At some level this seems to be related to both the ability of the space to provide community and autonomy. For now lost place like eWorld, there’s a sense of a shared history and place that only a few still remember, making this a rare and heightened experience. In the case of still stubbornly tenacious BBS communities, such as the still active Citadel-based Slumberland, now online and available via telnet but still very much Internet-dog-years old-school BBS technology, there’s a sense of exclusivity through survival as well as the sense of shared history and place available to only a few.
There’s the famous Yogi Berra saying, “Nobody goes there anymore, it’s too crowded.” And there’s got to be some sense that one can filter engagements, not just for sanity but also offering a balance between community and autonomy. There’s much to be said about being able to enclave; but, moreover, a sense of being able to be alone in a crowd, to carve out a third place.

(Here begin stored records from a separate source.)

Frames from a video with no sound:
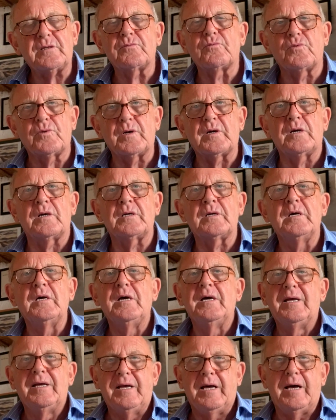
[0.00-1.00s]
the world
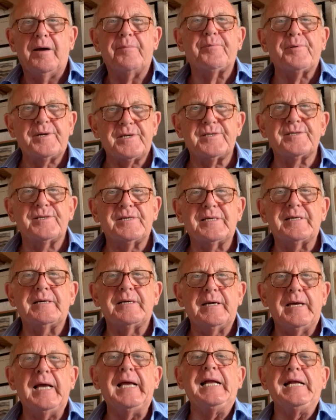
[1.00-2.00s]
a present
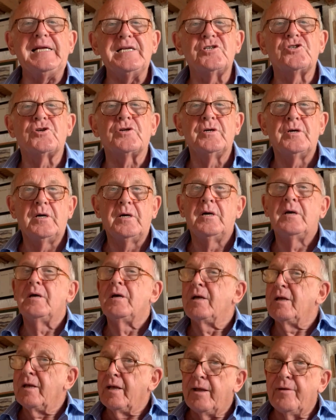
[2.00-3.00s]
age,
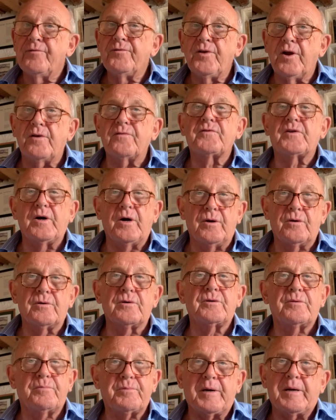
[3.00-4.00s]
if not of
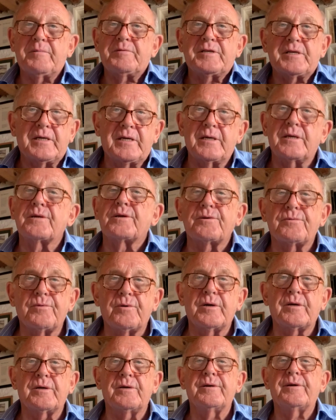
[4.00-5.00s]
gold, perhaps a gilded
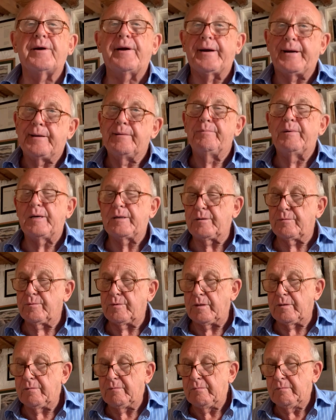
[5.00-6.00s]
one or a better
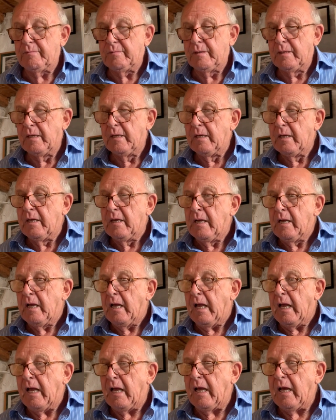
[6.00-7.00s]
one.
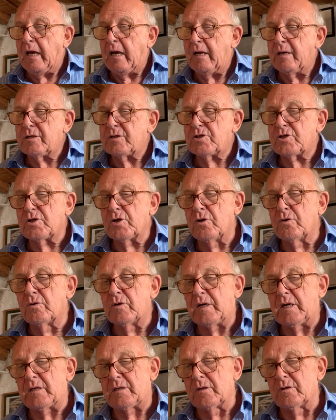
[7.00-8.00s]
So
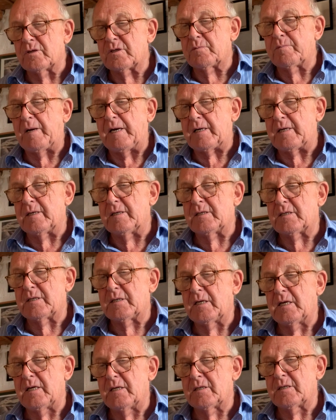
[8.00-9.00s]
it looks back and
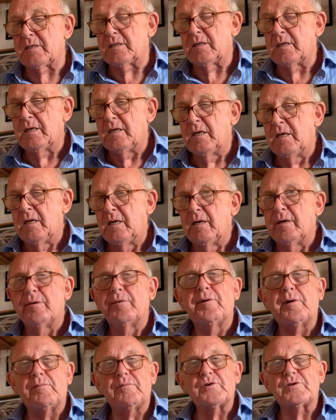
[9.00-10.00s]
says
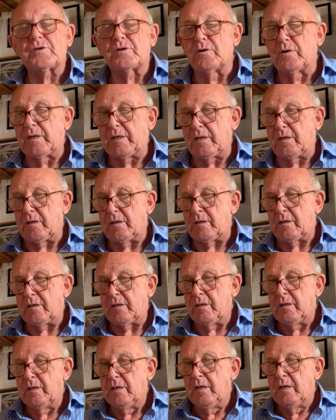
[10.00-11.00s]
what was going on.
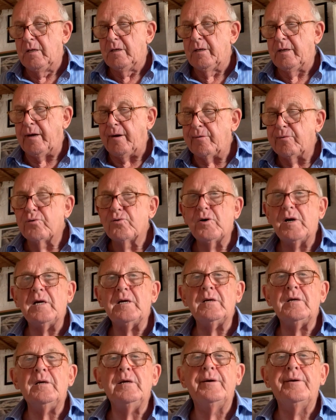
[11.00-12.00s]
Now,
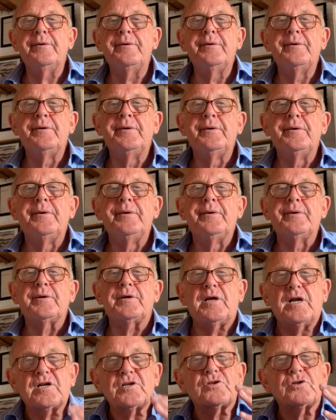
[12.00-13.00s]
when
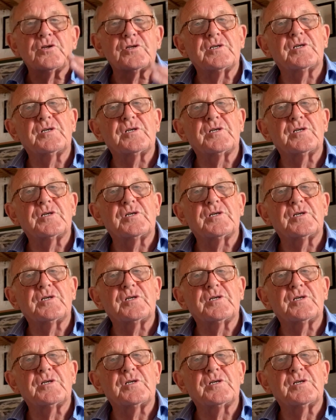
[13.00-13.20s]
cultures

In other words, social media needs to scaffold the clubhouse, a place in the ‘Verse, where people can both include and exclude. This allows people to construct their own vernacular path through the virtual environment, a desire line for optimal, personal information routing. This is the marginal space in which real people create what I’ve called ‘understandards’ alongside standards, are the structures, processes, and channels that are ‘understood’ by those in the system; and while these are often are kept proprietary, a form of the function I call ‘enclaving’ in information space, by those sequestering power, or as mechanisms of privilege, these structures, processes and channels can also be shared building community; as in Henry Louis Gates, Jr. saying, “Collecting data is only the first step toward wisdom, but sharing data is the first step toward community.”
Like the internet, information in a social network routes around damage; it finds increasingly optimal ways, desire lines, for the horizonal relationship. it’s technology that re-humanizes. So, social media needs to enable this kind of vernacular pathing in information space, or it becomes simply a form of damage to be routed around.